**BRIEF**
Provide the data again exactly, including every line that follows.

· · ·

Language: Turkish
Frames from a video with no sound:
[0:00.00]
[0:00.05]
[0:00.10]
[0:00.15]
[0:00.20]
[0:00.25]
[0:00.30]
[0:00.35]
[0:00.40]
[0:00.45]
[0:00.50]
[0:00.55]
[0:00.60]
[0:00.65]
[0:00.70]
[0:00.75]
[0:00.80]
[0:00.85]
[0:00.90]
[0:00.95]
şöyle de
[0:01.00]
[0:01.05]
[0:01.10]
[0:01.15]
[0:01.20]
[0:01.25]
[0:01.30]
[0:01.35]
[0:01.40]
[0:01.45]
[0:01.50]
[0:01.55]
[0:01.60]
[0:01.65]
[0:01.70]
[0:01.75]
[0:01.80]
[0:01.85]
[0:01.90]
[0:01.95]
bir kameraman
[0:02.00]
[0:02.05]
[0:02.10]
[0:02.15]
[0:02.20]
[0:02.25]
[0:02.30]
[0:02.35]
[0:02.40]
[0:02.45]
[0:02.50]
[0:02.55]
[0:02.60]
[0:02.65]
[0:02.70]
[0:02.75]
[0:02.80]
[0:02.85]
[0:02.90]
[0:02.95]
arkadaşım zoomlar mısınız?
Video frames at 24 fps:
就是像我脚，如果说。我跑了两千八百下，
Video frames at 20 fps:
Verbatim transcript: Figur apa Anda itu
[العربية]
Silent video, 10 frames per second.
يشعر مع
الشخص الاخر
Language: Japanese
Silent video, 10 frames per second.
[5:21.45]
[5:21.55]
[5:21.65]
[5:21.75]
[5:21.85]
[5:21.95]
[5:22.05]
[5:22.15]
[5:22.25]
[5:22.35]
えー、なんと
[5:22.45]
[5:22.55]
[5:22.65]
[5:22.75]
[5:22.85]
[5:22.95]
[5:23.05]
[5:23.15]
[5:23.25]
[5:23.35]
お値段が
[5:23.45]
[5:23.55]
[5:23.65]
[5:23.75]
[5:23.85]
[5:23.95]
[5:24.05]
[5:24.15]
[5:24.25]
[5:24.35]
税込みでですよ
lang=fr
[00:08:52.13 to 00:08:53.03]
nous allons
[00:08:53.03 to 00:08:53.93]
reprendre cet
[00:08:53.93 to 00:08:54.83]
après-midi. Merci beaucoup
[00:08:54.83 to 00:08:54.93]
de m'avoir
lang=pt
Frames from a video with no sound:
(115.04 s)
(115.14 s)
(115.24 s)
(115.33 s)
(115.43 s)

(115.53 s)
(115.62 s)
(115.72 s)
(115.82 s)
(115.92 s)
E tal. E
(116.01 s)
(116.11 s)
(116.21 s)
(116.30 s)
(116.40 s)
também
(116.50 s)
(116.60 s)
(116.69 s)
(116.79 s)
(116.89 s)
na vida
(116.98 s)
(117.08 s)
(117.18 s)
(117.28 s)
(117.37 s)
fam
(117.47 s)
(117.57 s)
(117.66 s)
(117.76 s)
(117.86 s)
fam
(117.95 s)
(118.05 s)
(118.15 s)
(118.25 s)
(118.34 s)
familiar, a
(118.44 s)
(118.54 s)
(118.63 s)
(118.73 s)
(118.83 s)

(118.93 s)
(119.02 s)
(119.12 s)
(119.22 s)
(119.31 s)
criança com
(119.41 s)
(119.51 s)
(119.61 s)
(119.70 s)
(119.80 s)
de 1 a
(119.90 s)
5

· · ·

**ANSWER TO THIS EXERCISE**
Language: Turkish
Frames from a video with no sound:
[0:00.00]
[0:00.05]
[0:00.10]
[0:00.15]
[0:00.20]
[0:00.25]
[0:00.30]
[0:00.35]
[0:00.40]
[0:00.45]
[0:00.50]
[0:00.55]
[0:00.60]
[0:00.65]
[0:00.70]
[0:00.75]
[0:00.80]
[0:00.85]
[0:00.90]
[0:00.95]
şöyle de
[0:01.00]
[0:01.05]
[0:01.10]
[0:01.15]
[0:01.20]
[0:01.25]
[0:01.30]
[0:01.35]
[0:01.40]
[0:01.45]
[0:01.50]
[0:01.55]
[0:01.60]
[0:01.65]
[0:01.70]
[0:01.75]
[0:01.80]
[0:01.85]
[0:01.90]
[0:01.95]
bir kameraman
[0:02.00]
[0:02.05]
[0:02.10]
[0:02.15]
[0:02.20]
[0:02.25]
[0:02.30]
[0:02.35]
[0:02.40]
[0:02.45]
[0:02.50]
[0:02.55]
[0:02.60]
[0:02.65]
[0:02.70]
[0:02.75]
[0:02.80]
[0:02.85]
[0:02.90]
[0:02.95]
arkadaşım zoomlar mısınız?
Video frames at 24 fps:
就是像我脚，如果说。我跑了两千八百下，
Video frames at 20 fps:
Verbatim transcript: Figur apa Anda itu
[العربية]
Silent video, 10 frames per second.
يشعر مع
الشخص الاخر
Language: Japanese
Silent video, 10 frames per second.
[5:21.45]
[5:21.55]
[5:21.65]
[5:21.75]
[5:21.85]
[5:21.95]
[5:22.05]
[5:22.15]
[5:22.25]
[5:22.35]
えー、なんと
[5:22.45]
[5:22.55]
[5:22.65]
[5:22.75]
[5:22.85]
[5:22.95]
[5:23.05]
[5:23.15]
[5:23.25]
[5:23.35]
お値段が
[5:23.45]
[5:23.55]
[5:23.65]
[5:23.75]
[5:23.85]
[5:23.95]
[5:24.05]
[5:24.15]
[5:24.25]
[5:24.35]
税込みでですよ
lang=fr
[00:08:52.13 to 00:08:53.03]
nous allons
[00:08:53.03 to 00:08:53.93]
reprendre cet
[00:08:53.93 to 00:08:54.83]
après-midi. Merci beaucoup
[00:08:54.83 to 00:08:54.93]
de m'avoir
lang=pt
Frames from a video with no sound:
(115.04 s)
(115.14 s)
(115.24 s)
(115.33 s)
(115.43 s)

(115.53 s)
(115.62 s)
(115.72 s)
(115.82 s)
(115.92 s)
E tal. E
(116.01 s)
(116.11 s)
(116.21 s)
(116.30 s)
(116.40 s)
também
(116.50 s)
(116.60 s)
(116.69 s)
(116.79 s)
(116.89 s)
na vida
(116.98 s)
(117.08 s)
(117.18 s)
(117.28 s)
(117.37 s)
fam
(117.47 s)
(117.57 s)
(117.66 s)
(117.76 s)
(117.86 s)
fam
(117.95 s)
(118.05 s)
(118.15 s)
(118.25 s)
(118.34 s)
familiar, a
(118.44 s)
(118.54 s)
(118.63 s)
(118.73 s)
(118.83 s)

(118.93 s)
(119.02 s)
(119.12 s)
(119.22 s)
(119.31 s)
criança com
(119.41 s)
(119.51 s)
(119.61 s)
(119.70 s)
(119.80 s)
de 1 a
(119.90 s)
5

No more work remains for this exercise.